3. Should I send a handwritten note now to “fix” things?

Only if you genuinely want to and it’s still reasonably close to the interview. Handwritten notes are not a magic eraser. Sending a panicked, late card that screams “Please rank me” is more for your anxiety than your application. A short, sincere email is more than enough if you feel compelled to reach out.

4. Will other applicants who sent handwritten notes be ranked above me?

They’ll be ranked above you if they interviewed better, fit the program more, or had stronger applications—not because of the stationery. At most, a really thoughtful follow-up might slightly help someone who was already in a gray zone, but it’s not moving someone from “low” to “high” by itself. You’re not losing a spot solely because your thank-you wasn’t handwritten.

5. Do I have to send separate notes to every single interviewer?

No. That’s overkill for most programs, and also completely unsustainable if you had 10–15 interviews with multiple faculty at each. If you want to do something, a single email to the coordinator thanking the team, or one email to a key faculty member, is plenty. Mass emailing everyone can start feeling spammy.

6. What if I sent awkward or overly long follow-up emails—did I hurt myself?
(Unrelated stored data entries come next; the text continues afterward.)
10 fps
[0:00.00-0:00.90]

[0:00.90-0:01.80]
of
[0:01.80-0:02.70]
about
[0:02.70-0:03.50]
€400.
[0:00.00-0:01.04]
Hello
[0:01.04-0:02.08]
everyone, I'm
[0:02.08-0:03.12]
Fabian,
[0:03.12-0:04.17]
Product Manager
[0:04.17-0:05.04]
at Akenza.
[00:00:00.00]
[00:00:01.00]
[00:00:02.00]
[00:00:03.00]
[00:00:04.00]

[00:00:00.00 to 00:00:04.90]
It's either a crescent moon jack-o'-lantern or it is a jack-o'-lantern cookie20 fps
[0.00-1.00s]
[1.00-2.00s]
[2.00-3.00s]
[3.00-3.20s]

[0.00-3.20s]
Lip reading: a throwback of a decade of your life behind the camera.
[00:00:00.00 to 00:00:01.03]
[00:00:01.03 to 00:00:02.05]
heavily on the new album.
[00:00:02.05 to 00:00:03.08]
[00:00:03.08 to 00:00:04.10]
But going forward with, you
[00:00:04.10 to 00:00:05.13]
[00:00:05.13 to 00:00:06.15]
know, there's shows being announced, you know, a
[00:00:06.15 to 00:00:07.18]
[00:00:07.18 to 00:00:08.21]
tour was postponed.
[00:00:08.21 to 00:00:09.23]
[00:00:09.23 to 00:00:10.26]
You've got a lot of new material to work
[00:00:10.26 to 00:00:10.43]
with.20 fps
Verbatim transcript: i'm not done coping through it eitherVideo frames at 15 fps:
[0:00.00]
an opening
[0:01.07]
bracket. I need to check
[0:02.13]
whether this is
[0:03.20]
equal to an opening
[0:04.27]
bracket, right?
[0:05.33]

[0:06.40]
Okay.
Unless you wrote something wildly inappropriate, you’re probably fine. Faculty skim. Coordinators skim. If your email was a little long or slightly cringe, it’ll be forgotten within 48 hours. People remember red flags, not mild awkwardness. Your interview day self is still what they’re judging, not the slightly-too-formal paragraph you spiraled over.


Open your email or notes app right now and write the names of your top 5 programs in order, based only on where you actually want to be—not who you think liked you more, not who got the fanciest note. That’s the list you should be building from. Everything else is noise.